• _TASK DESCRIPTION_
Could you reproduce the entries exactly, omitting every picture?

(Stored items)
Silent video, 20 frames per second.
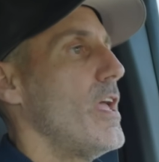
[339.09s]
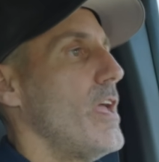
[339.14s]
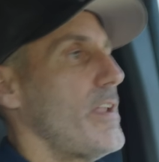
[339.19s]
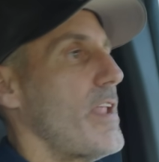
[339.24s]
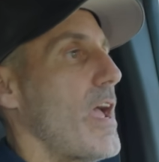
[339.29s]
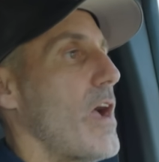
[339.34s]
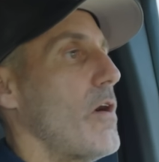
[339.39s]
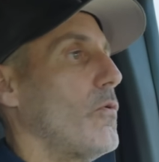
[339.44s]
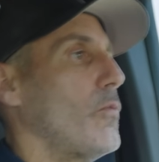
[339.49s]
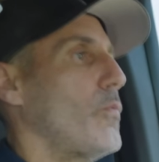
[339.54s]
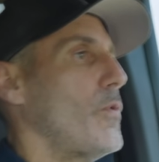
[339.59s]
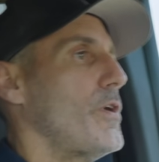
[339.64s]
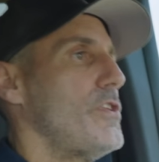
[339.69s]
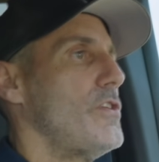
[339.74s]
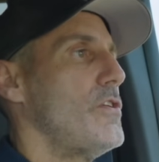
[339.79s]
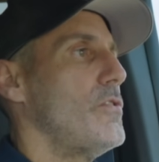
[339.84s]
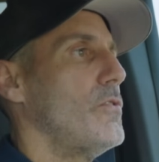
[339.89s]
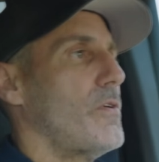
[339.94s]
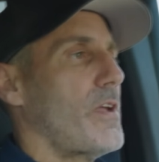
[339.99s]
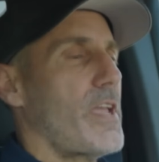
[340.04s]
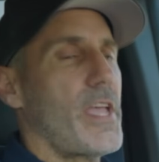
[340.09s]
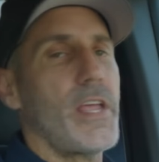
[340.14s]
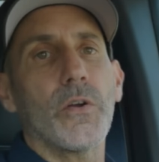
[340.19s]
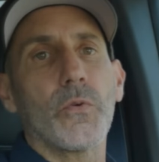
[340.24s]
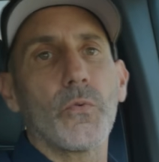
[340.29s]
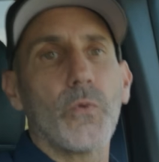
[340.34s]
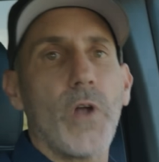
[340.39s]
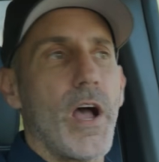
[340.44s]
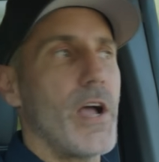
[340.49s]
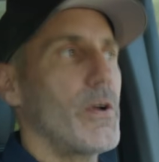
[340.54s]
Now, when you hit a
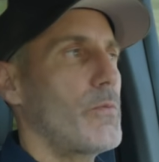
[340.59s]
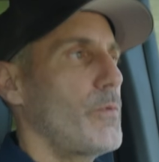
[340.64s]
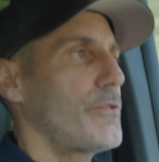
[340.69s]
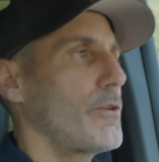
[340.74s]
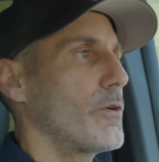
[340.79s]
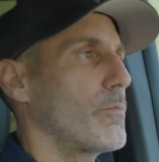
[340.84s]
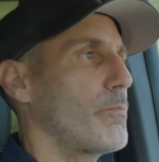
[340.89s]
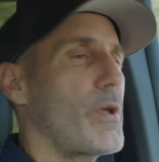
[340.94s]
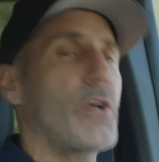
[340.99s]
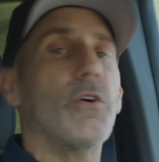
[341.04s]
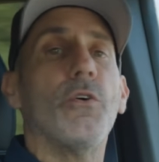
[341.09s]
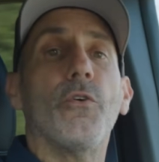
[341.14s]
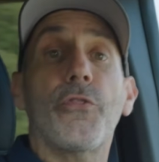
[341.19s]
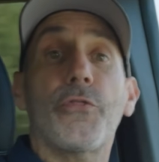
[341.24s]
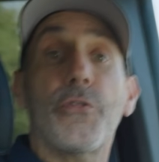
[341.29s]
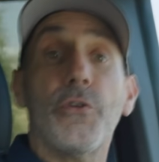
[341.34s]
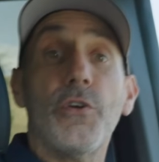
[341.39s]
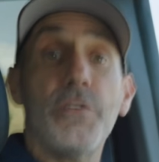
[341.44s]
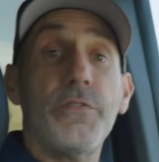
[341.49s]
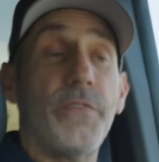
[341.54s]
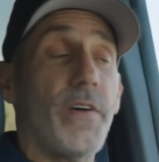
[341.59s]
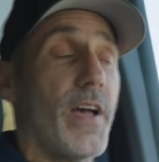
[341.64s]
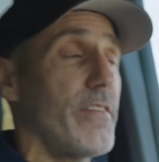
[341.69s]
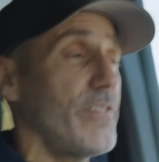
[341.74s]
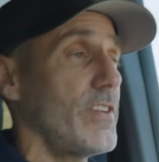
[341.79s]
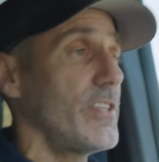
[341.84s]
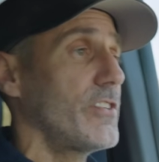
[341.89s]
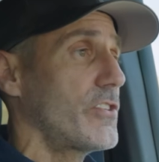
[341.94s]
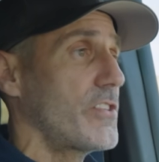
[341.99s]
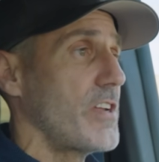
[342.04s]
rock with your big old
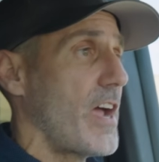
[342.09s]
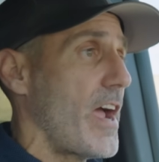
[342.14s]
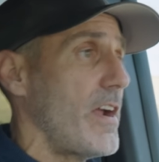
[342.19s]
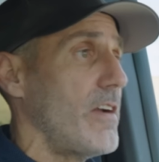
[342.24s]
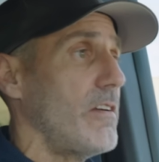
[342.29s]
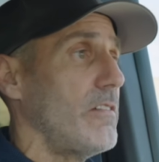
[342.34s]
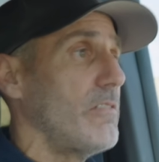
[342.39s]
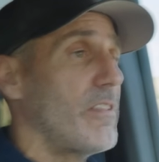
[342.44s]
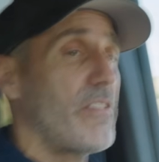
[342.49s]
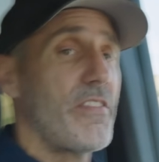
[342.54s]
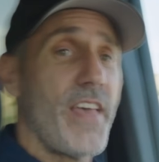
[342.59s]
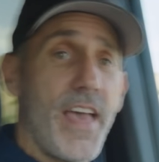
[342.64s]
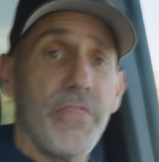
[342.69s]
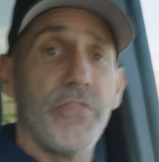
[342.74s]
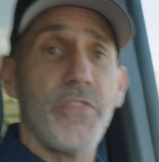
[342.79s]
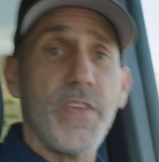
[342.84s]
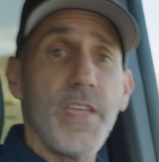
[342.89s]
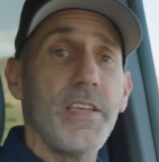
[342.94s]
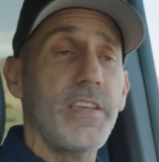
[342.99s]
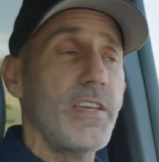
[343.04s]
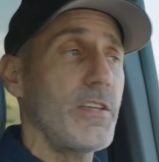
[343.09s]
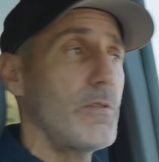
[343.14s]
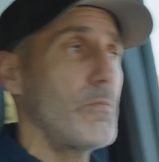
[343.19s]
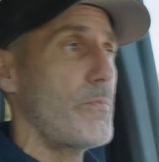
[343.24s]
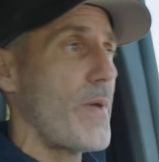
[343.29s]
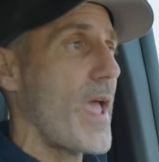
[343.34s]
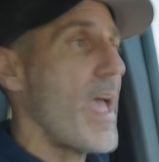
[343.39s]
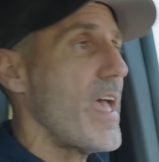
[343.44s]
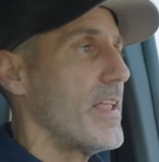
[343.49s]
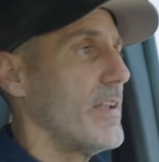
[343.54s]
35 inch tire, that thing can
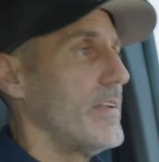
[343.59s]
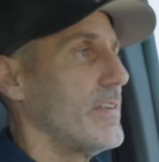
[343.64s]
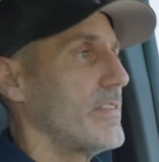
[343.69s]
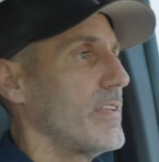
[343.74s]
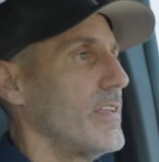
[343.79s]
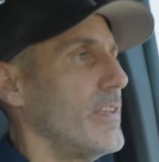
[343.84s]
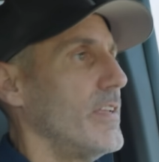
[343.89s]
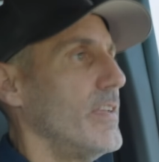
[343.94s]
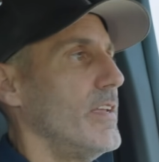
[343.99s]
bend.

• _EXPECTED ANSWER_
Silent video, 20 frames per second.
[339.09s]
[339.14s]
[339.19s]
[339.24s]
[339.29s]
[339.34s]
[339.39s]
[339.44s]
[339.49s]
[339.54s]
[339.59s]
[339.64s]
[339.69s]
[339.74s]
[339.79s]
[339.84s]
[339.89s]
[339.94s]
[339.99s]
[340.04s]
[340.09s]
[340.14s]
[340.19s]
[340.24s]
[340.29s]
[340.34s]
[340.39s]
[340.44s]
[340.49s]
[340.54s]
Now, when you hit a
[340.59s]
[340.64s]
[340.69s]
[340.74s]
[340.79s]
[340.84s]
[340.89s]
[340.94s]
[340.99s]
[341.04s]
[341.09s]
[341.14s]
[341.19s]
[341.24s]
[341.29s]
[341.34s]
[341.39s]
[341.44s]
[341.49s]
[341.54s]
[341.59s]
[341.64s]
[341.69s]
[341.74s]
[341.79s]
[341.84s]
[341.89s]
[341.94s]
[341.99s]
[342.04s]
rock with your big old
[342.09s]
[342.14s]
[342.19s]
[342.24s]
[342.29s]
[342.34s]
[342.39s]
[342.44s]
[342.49s]
[342.54s]
[342.59s]
[342.64s]
[342.69s]
[342.74s]
[342.79s]
[342.84s]
[342.89s]
[342.94s]
[342.99s]
[343.04s]
[343.09s]
[343.14s]
[343.19s]
[343.24s]
[343.29s]
[343.34s]
[343.39s]
[343.44s]
[343.49s]
[343.54s]
35 inch tire, that thing can
[343.59s]
[343.64s]
[343.69s]
[343.74s]
[343.79s]
[343.84s]
[343.89s]
[343.94s]
[343.99s]
bend.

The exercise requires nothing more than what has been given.